D's confusing strings (was Re: D on hackernews)

Wed Sep 21 12:10:37 PDT 2011

On Wednesday, September 21, 2011 11:20 Christophe Travert wrote:
> Jonathan M Davis , dans le message (digitalmars.D:144896), a écrit :
> > On Wednesday, September 21, 2011 15:16:33 Christophe wrote:
> >> Timon Gehr , dans le message (digitalmars.D:144889), a écrit :
> >> > unicode natively. Yet the 'D strings are strange and confusing'
> >> > argument comes up quite often on the web.
> >> 
> >> Well, I think they are. The ptr+length stuff is amasing, but the
> >> behavior of strings in phobos is weird.
> >> 
> >> mini-quiz: what should std.range.drop(some_string, 1) do ?
> >> hint: what it actually does is not what the documentation of phobos
> >> suggests*...
> > 
> > What do you mean? It does exactly what it says that it does.
> 
> It does say it uses the slice operator if the range is sliceable, and
> the documentation to isSliceable fails to precise that a narrow string
> is not sliceable.

1. drop says nothing about slicing.
2. popFrontN (which drop calls) says that it slices for ranges that support 
slicing. Strings do not unless they're arrays of dchar.

Yes, hasSlicing should probably be clearer about narrow strings, but that has 
nothing to do with drop.

> > Yeah, well, as long as char is a unicode code unit, that's the way that
> > it goes.
> 
> They are not unicode units.
> 
> void main() {
> char a = 'ä';
> writeln(a); // outputs: \344
> writeln('ä'); // outputs: ä
> }
> 
> Obviouly, a code unit don't fit in a char.
> Thus 'char[]' is not what the name claims it is.
> 
> Unicode operations should be supported by a different class that
> is really a lazy range of dchar implemented as an undelying char[], with
> no length, index, or stride operator, and appropriate optimizations.

The problem with

char a = 'ä';

is completely separate from char[]. That has to do with the fact that the 
compiler isn't properly dealing with narrowing conversions for an individual 
character. A char is _by definition_ a UTF-8 code unit. 

char a = 'ä';

shouldn't even be legal. It's a compiler bug. Most code which operates on 
individual chars or wchars is buggy. dchar is what should be used for 
individual characters. The code you give is buggy because it's trying to use 
char as individual character, and the compiler has a bug, so it doesn't catch 
it.

> > In general, Phobos does a good job of using slicing and other
> > optimizations on strings when it can in spite of the fact that they're
> > not sliceable ranges, but there are cases where the fact that you _have_
> > to process them to be able to find the nth code point means that you
> > just can't process them as efficiently as your typical array. That's
> > life with a variable- length encoding. - and that includes
> > std.algorithm.copy. But that's an easy one to get around, since if you
> > wanted to ignore unicode safety and just copy some chunk of the string,
> > you can always just slice it directly with no need for copy.
> 
> Dealing with utfencoded strings is less efficient, but there is a number
> of algorithms that can be optimized for utfencoded strings, like copying
> or finding an ascii char in a string. Unfortunately, there is no
> practical way to do this with the current range API.
>
> About copy, it's not that easy to overcome the problem if you are using
> a template, and that template happens to be instanciated for strings.

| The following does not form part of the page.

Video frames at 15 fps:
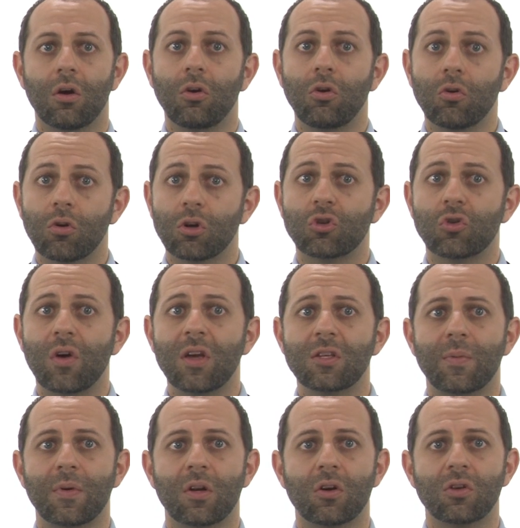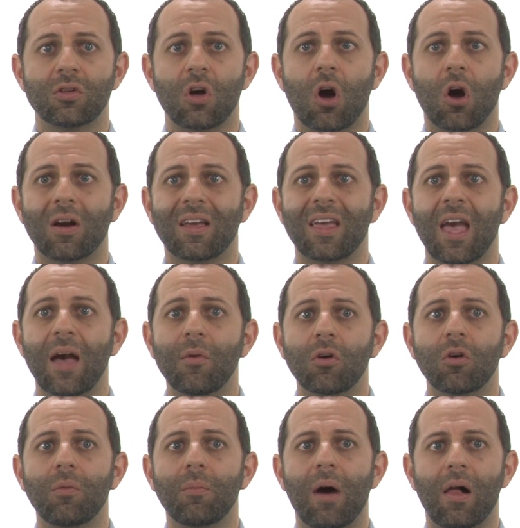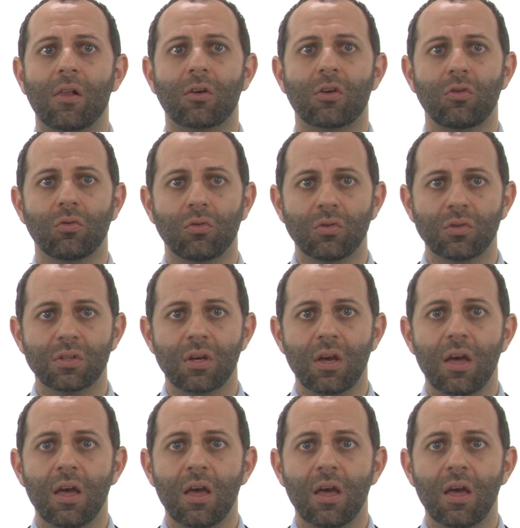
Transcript: Neurotransmitters are chemical molecules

In general, you _must_ treat strings as ranges of dchar if you want your code 
to be correct with regards to code points. So, that's the default. If you know 
that your particular algorithm can be optimized for strings without treating 
them strictly as ranges of dchar and still deal with unicode correctly (e.g. 
by slicing them, because you know the correct point to slice to), then you 
special-case your template for narrow strings. Phobos does that in a number of 
places. But you _have_ to special case it because being able to do so depends 
entirely on your algorithm. You can't treat strings that way in the general 
case, or yor code is not going to handle unicode correctly.

No, the way that strings are handled in D is not perfect. But we're trying to 
balance correctness and efficiency, and it does a good job of that. Using 
strings as ranges of dchar is correct, and in a large number of cases, it is 
as efficient as your going to get it (perhaps particular functions could be 
better optimized, but the API can't be made more efficient). And in the cases 
where you know you can safely get better efficiency out of strings by special 
casing them, that's what you do. It works. It works fairly well. And no one 
has been able to come up with a solution that's definitely better.

If there's an issue, it's that the message on how to correctly handle strings 
is not necessarily being communicated as well as it needs to be. In a few 
places, the documentation could probably be improved, but what we probobly 
really need in order to help get the message across is more articles on ranges 
and strings as ranges. I've actually partially written an article on that, but 
due to some compiler bugs regarding std.container, I ended up temporarily
shelving it.

- Jonathan M Davis